(Stored entries)
'''

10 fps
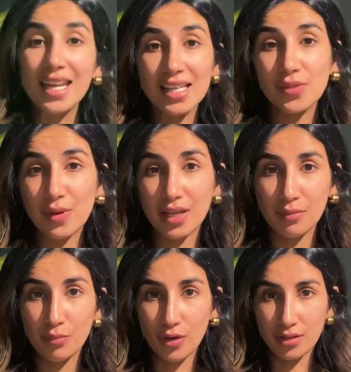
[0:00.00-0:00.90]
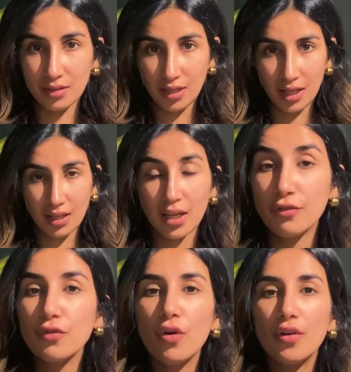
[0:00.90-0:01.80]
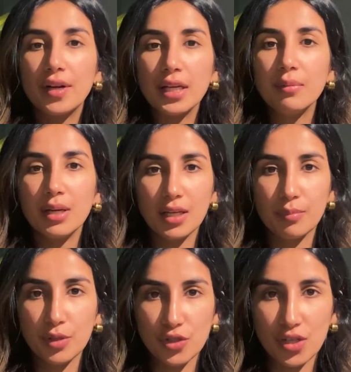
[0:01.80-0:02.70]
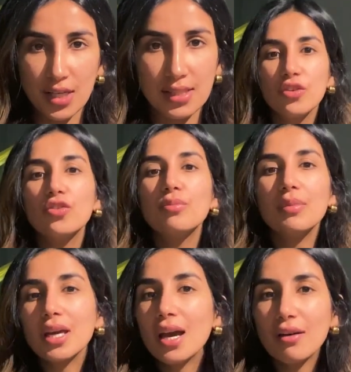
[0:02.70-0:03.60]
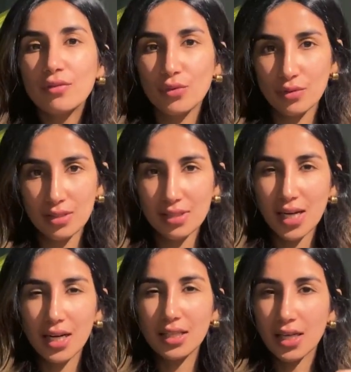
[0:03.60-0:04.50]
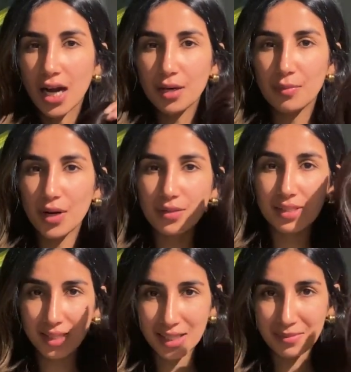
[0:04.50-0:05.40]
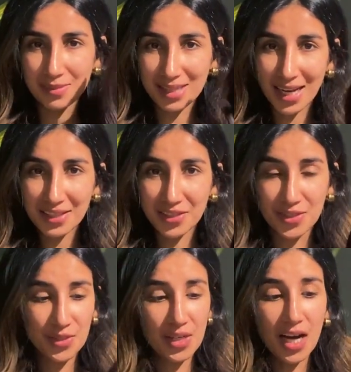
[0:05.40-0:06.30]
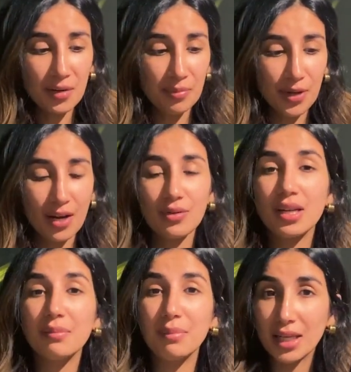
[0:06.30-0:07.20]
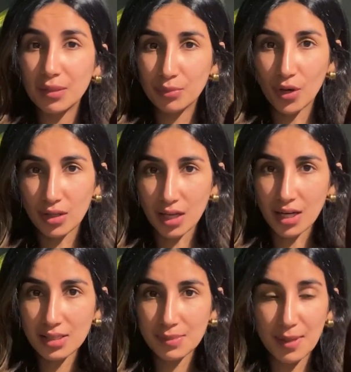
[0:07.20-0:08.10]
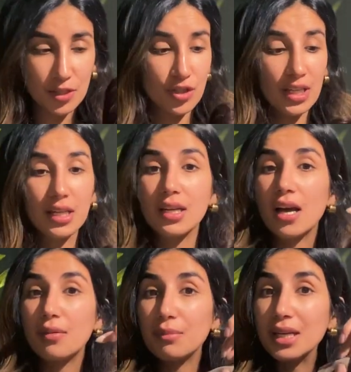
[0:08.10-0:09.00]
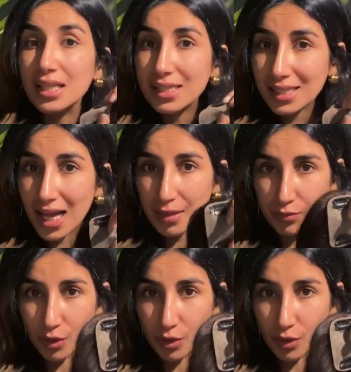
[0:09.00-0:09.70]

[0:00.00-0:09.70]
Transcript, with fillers: Next very important thing, if you've already made a purchase, you may have noticed that our dark brown seems lighter. So dark brown in many products, especially in our mini scalp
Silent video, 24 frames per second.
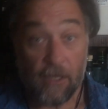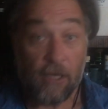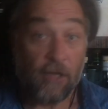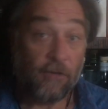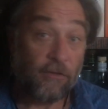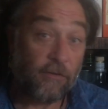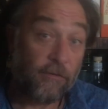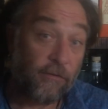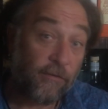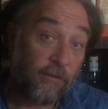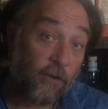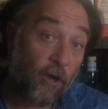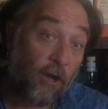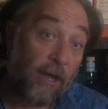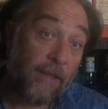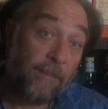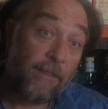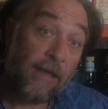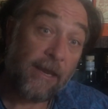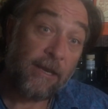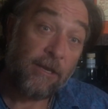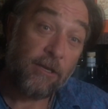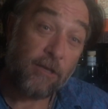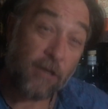decide
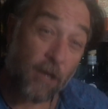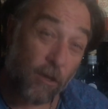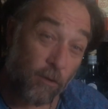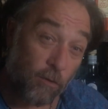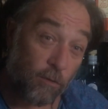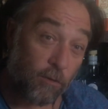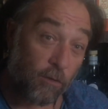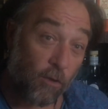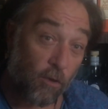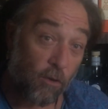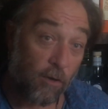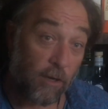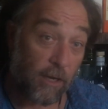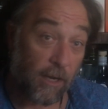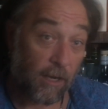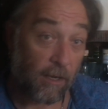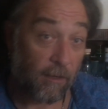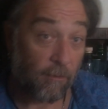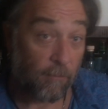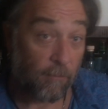they no longer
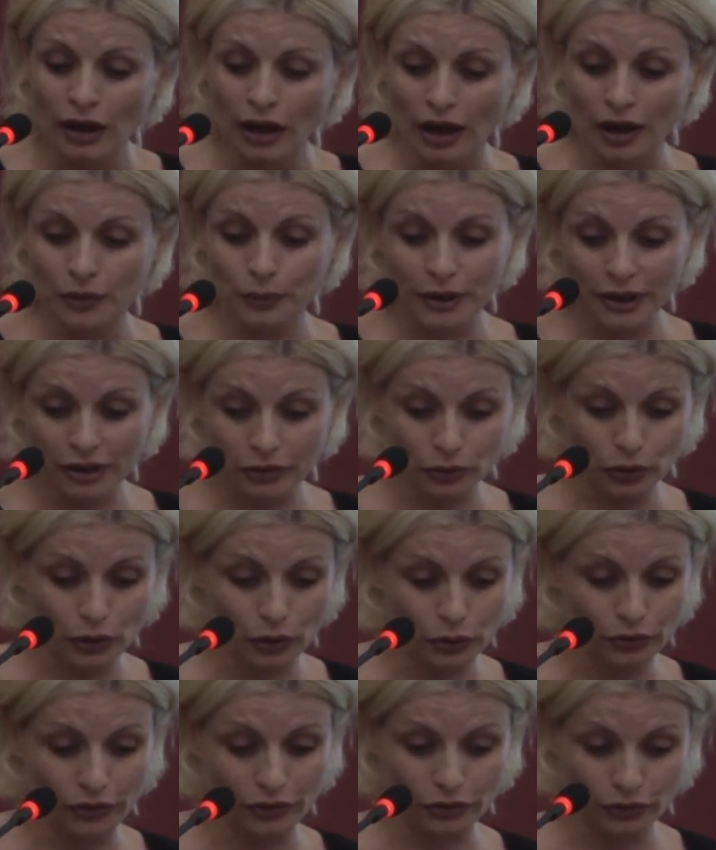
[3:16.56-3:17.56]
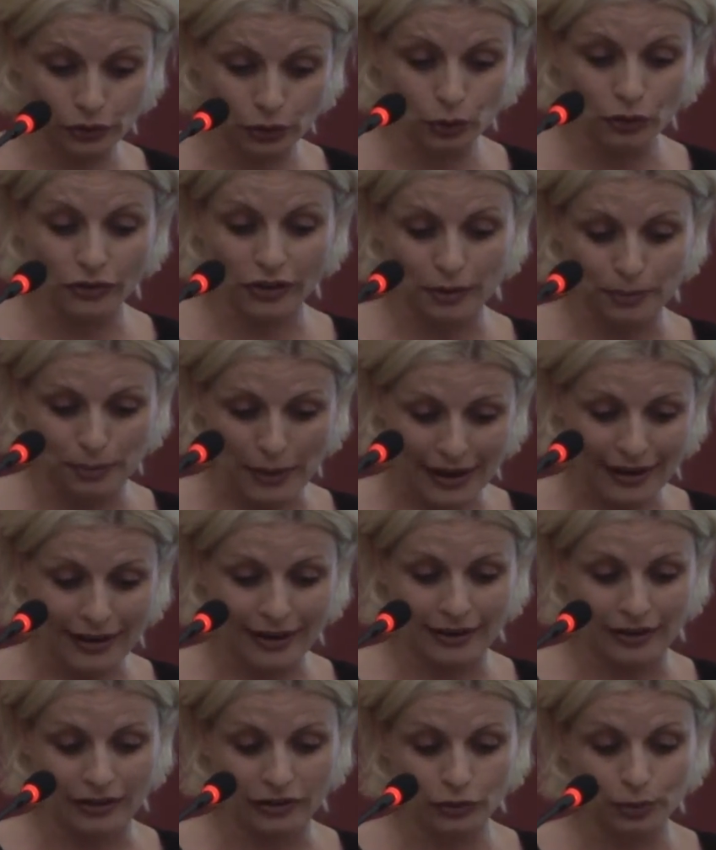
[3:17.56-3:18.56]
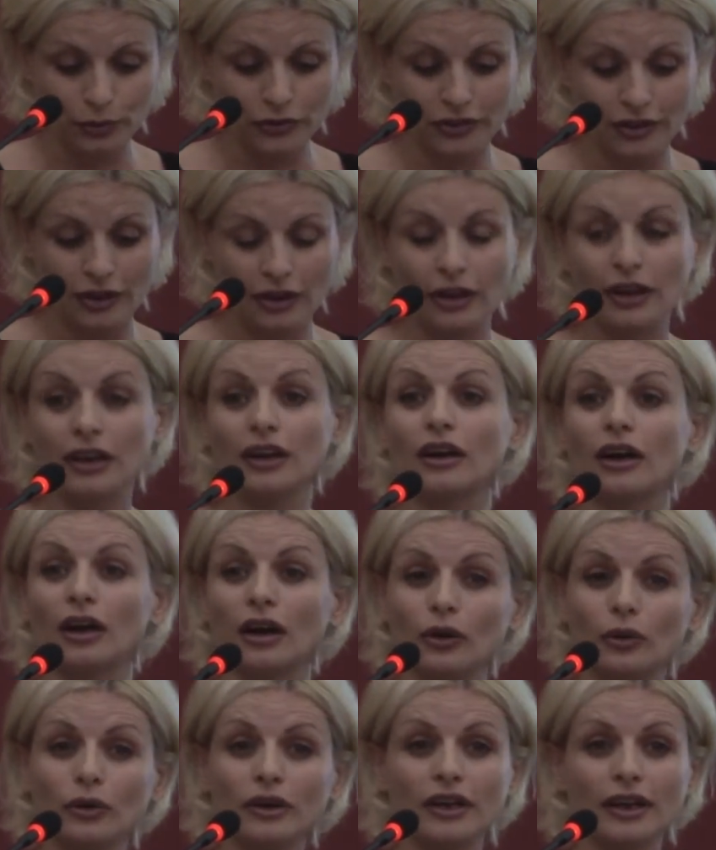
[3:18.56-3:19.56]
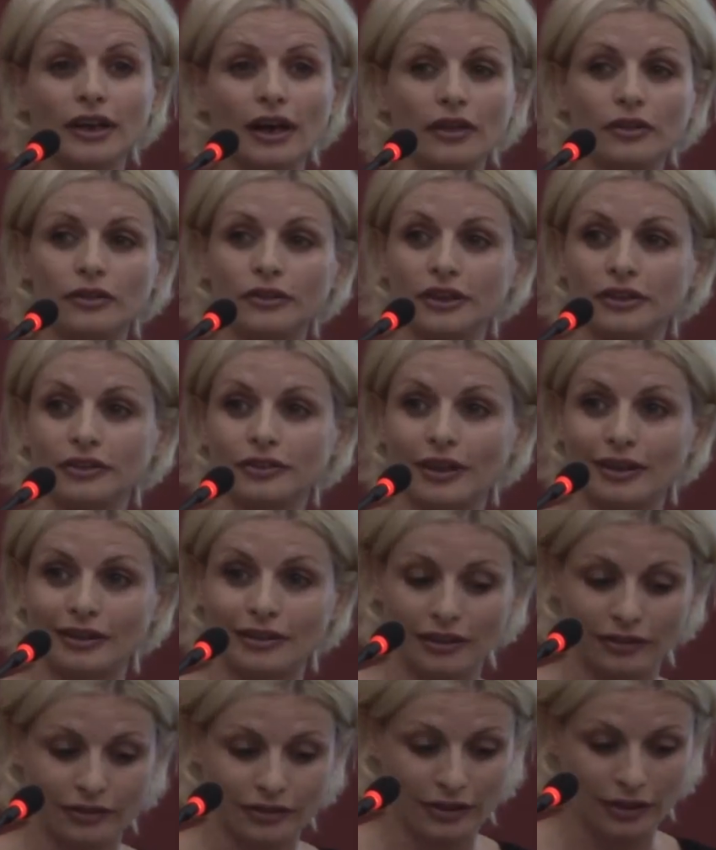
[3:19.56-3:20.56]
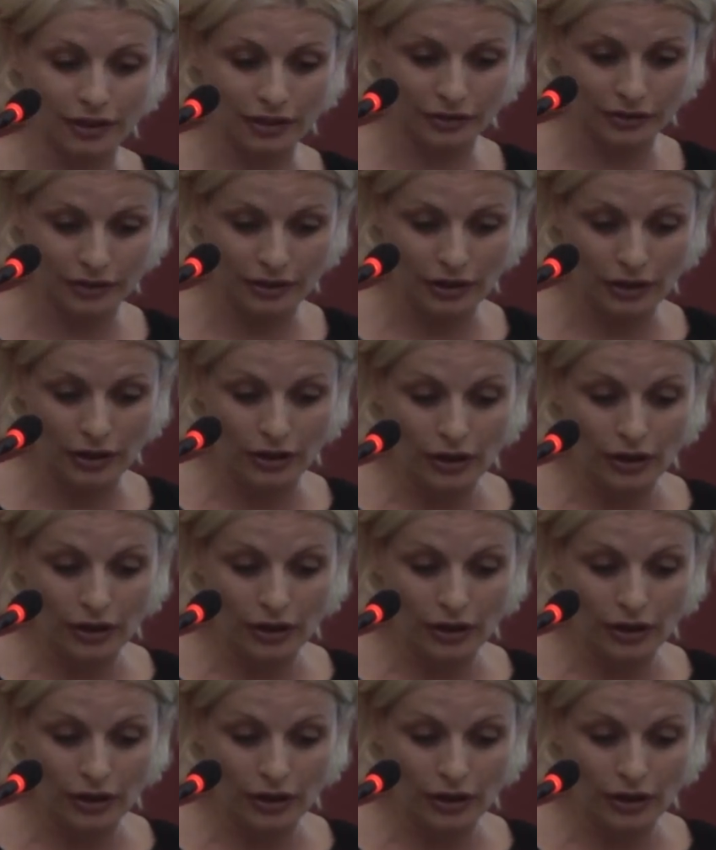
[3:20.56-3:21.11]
And we need to use these tools and mechanisms, including gathering statistics,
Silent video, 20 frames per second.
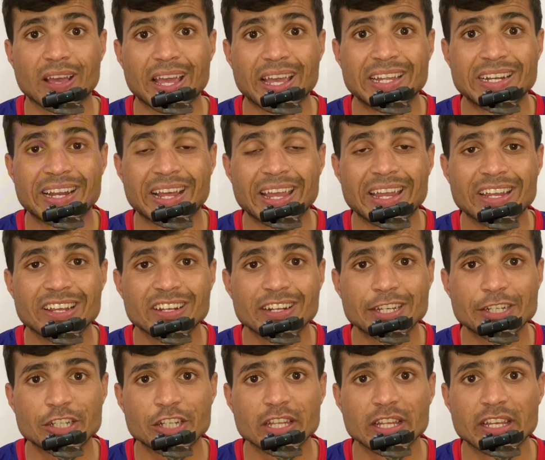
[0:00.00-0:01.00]
in
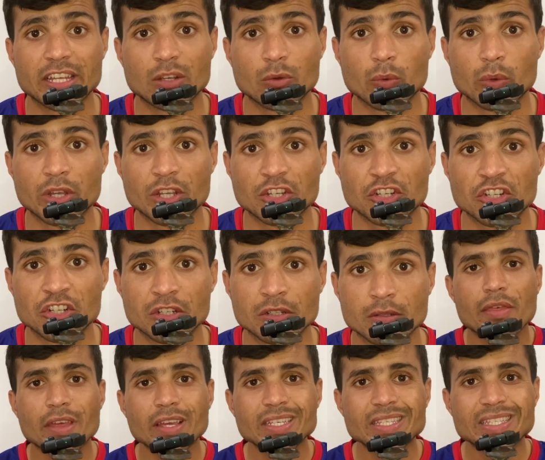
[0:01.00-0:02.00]
English language.
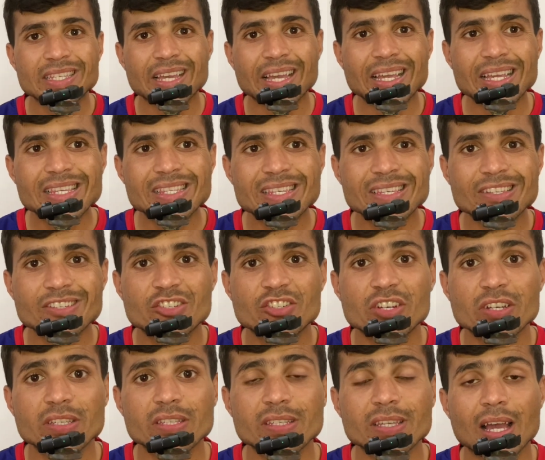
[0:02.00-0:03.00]
This isn't
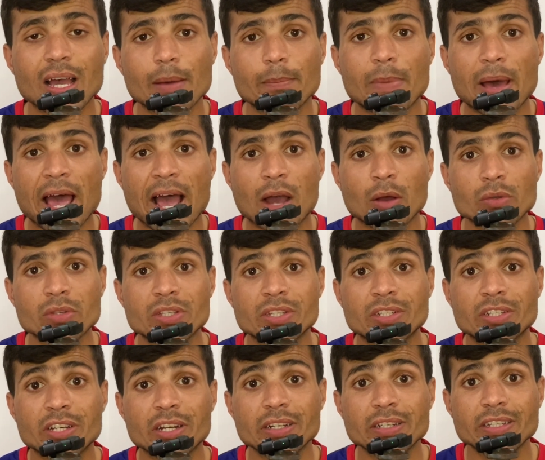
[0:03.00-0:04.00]
just about
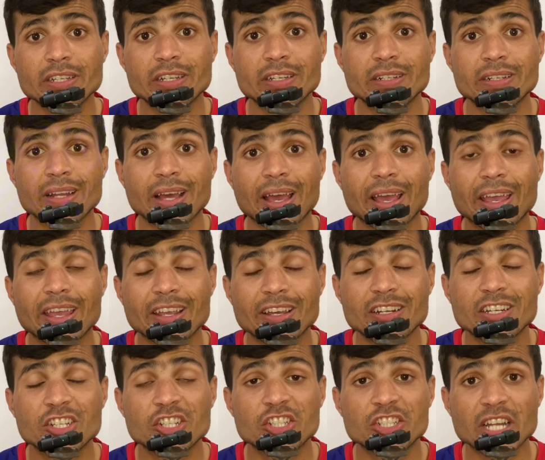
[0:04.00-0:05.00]
studying
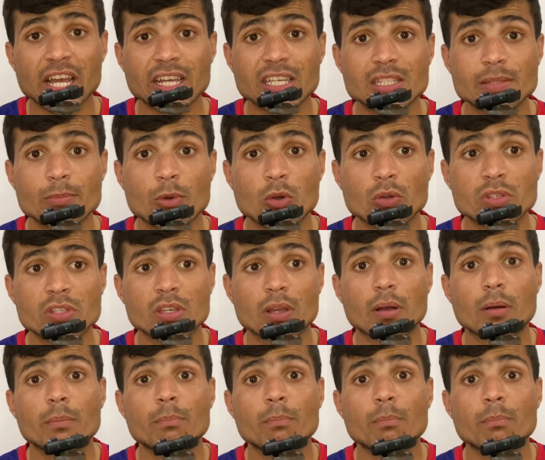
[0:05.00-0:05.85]
English textbooks,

'''

Copy the records exactly as they appear, leaving every picture out.

10 fps
[0:00.00-0:00.90]
[0:00.90-0:01.80]
[0:01.80-0:02.70]
[0:02.70-0:03.60]
[0:03.60-0:04.50]
[0:04.50-0:05.40]
[0:05.40-0:06.30]
[0:06.30-0:07.20]
[0:07.20-0:08.10]
[0:08.10-0:09.00]
[0:09.00-0:09.70]

[0:00.00-0:09.70]
Transcript, with fillers: Next very important thing, if you've already made a purchase, you may have noticed that our dark brown seems lighter. So dark brown in many products, especially in our mini scalp
Silent video, 24 frames per second.
decide
they no longer
[3:16.56-3:17.56]
[3:17.56-3:18.56]
[3:18.56-3:19.56]
[3:19.56-3:20.56]
[3:20.56-3:21.11]
And we need to use these tools and mechanisms, including gathering statistics,
Silent video, 20 frames per second.
[0:00.00-0:01.00]
in
[0:01.00-0:02.00]
English language.
[0:02.00-0:03.00]
This isn't
[0:03.00-0:04.00]
just about
[0:04.00-0:05.00]
studying
[0:05.00-0:05.85]
English textbooks,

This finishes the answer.